Get to know the person, not the title

Contributing writer

Are people more than their titles or are people simply the titles they have? Sometimes when I read the paper, watch the news, or read an article on the Internet, it seems that we as a culture tend to make much of the title a person has and pay very little attention to who the person actually is.

It becomes very easy to attack one another when we limit people to their titles. For example, if I only knew Mary Olson as the mayor of Marion, it would limit my understanding of her as a person. However I know she used to be a teacher, she volunteers with children at Circles of Hope each week, and she attends her church faithfully.

If I only knew Doug Kjellin as the city administrator, I wouldn’t really know him at all.

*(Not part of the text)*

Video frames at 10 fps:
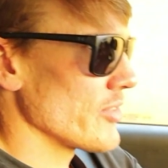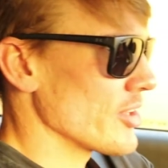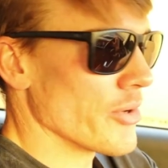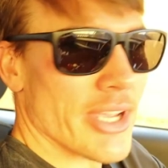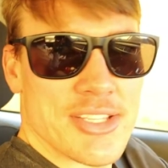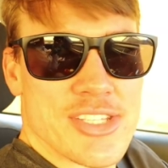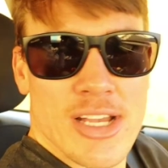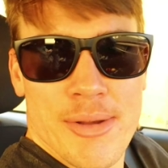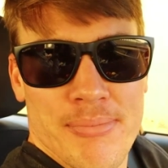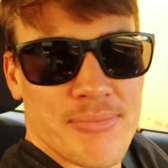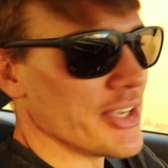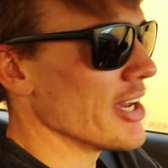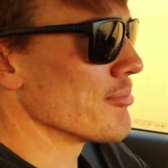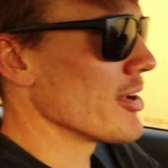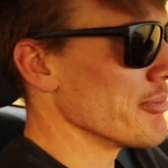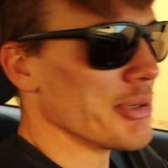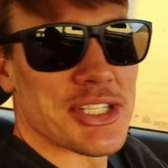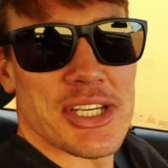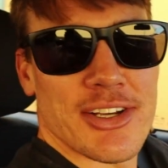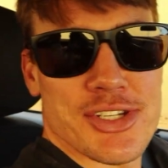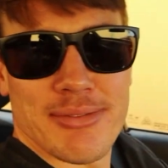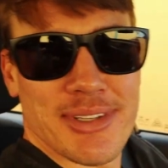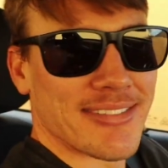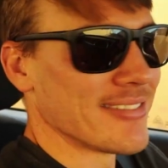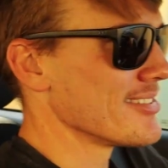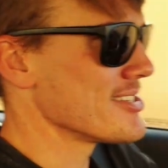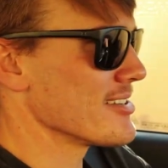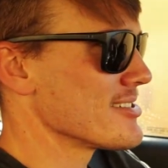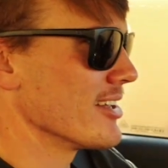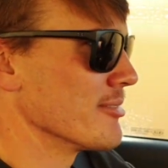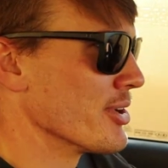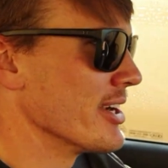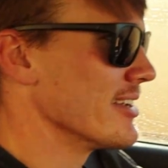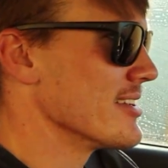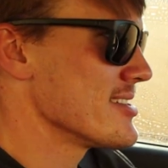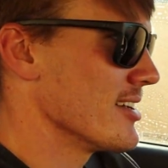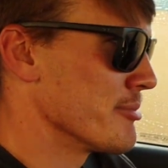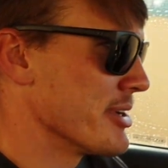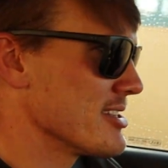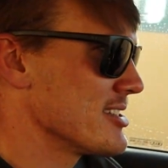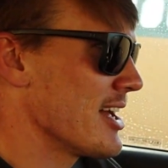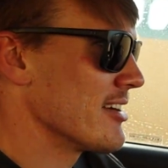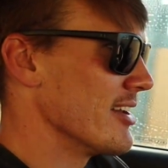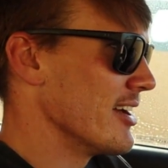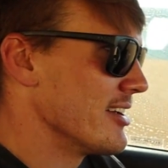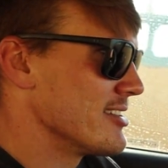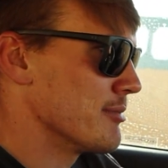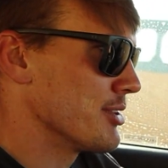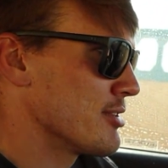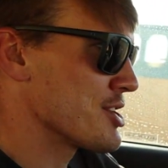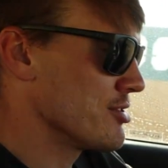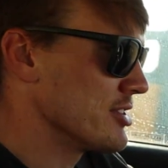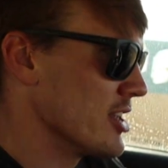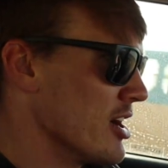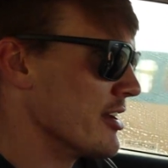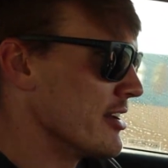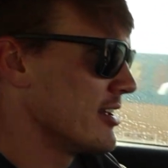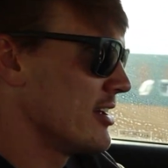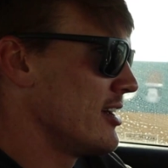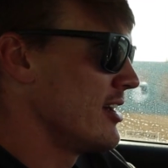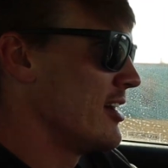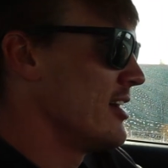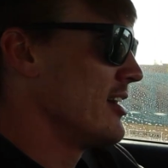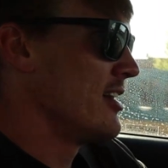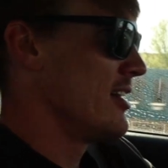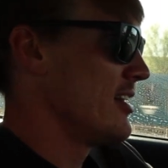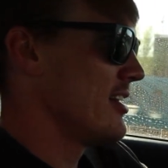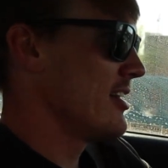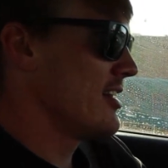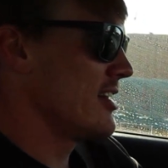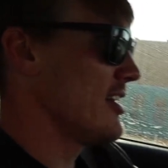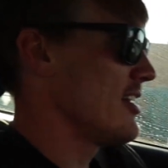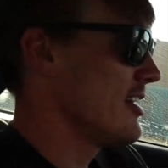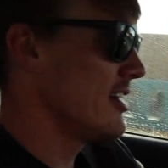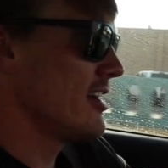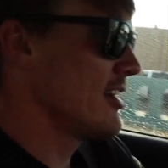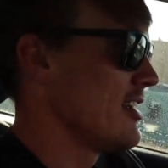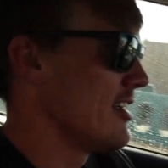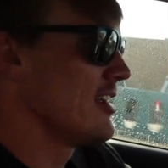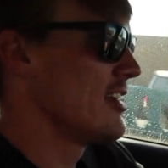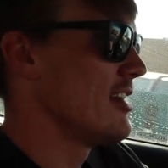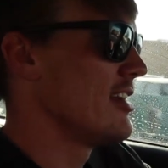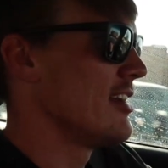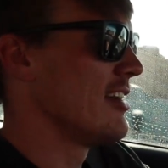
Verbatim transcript: Get, get pizza. some. Yeah, probably pizza or something. Oh, Ce- yeah. Celebrate celebrate Saturday. Double threshold done. Does it count as a homemade pizza if you buy it and cook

However I know he is a man that loves his family, cares deeply about his work, plays the bass guitar in a praise band, and enjoys being around people that are making music.

These are only two examples of the many people in our community who are more than their titles. The point is that we are too small of a community to allow our titles to define who we are and how we relate to one another.

If I am no more than the reverend to followers of Jesus, then my ability to relate with others is terribly stilted. If I am no more than the board member to employees of USD 408, then any efforts at sincerity are met with skepticism. What allows us to work alongside one another in this community is that we are more than our titles. We are the parents or grandparents of our children or grandchildren. We are the coaches of the teams. We are the volunteers in the Sunday schools. We are the coworkers, the neighbors, the friends.

There has been some ink spilled lately about “trust.” While it would be wonderful to be able to wave a wand and cause all people to trust one another that doesn’t seem too likely to happen anytime soon. So here is my suggestion. We need to get to know one another beyond our titles and beyond what we read in the paper.

Is there someone you disagree with? Have a conversation with them about family, about hobbies, about anything but that which you disagree with them about. This is not to ignore it, but to provide some context the next time you talk so that disagreeing might be something that can be done civilly with understanding and mutual respect.

We are a community that stands dangerously close to a future that I wrote about a couple months ago. I had at least one person accuse me of using scare tactics to motivate the population. Anyone who knows me, knows I do not use scare tactics or guilt trips to motivate.

I believe in the strength of community. It is a strength that will only be realized when we start being honest about what our hopes are for the future of our town. What we don’t need is apathy or dishonesty, skepticism or deceit. We have many assets to promote. If we are only going to focus on the minutiae that divides us, we will never realize the values that unite us. It’s time to dismiss the doubters and bring together those with a vision for a better Marion.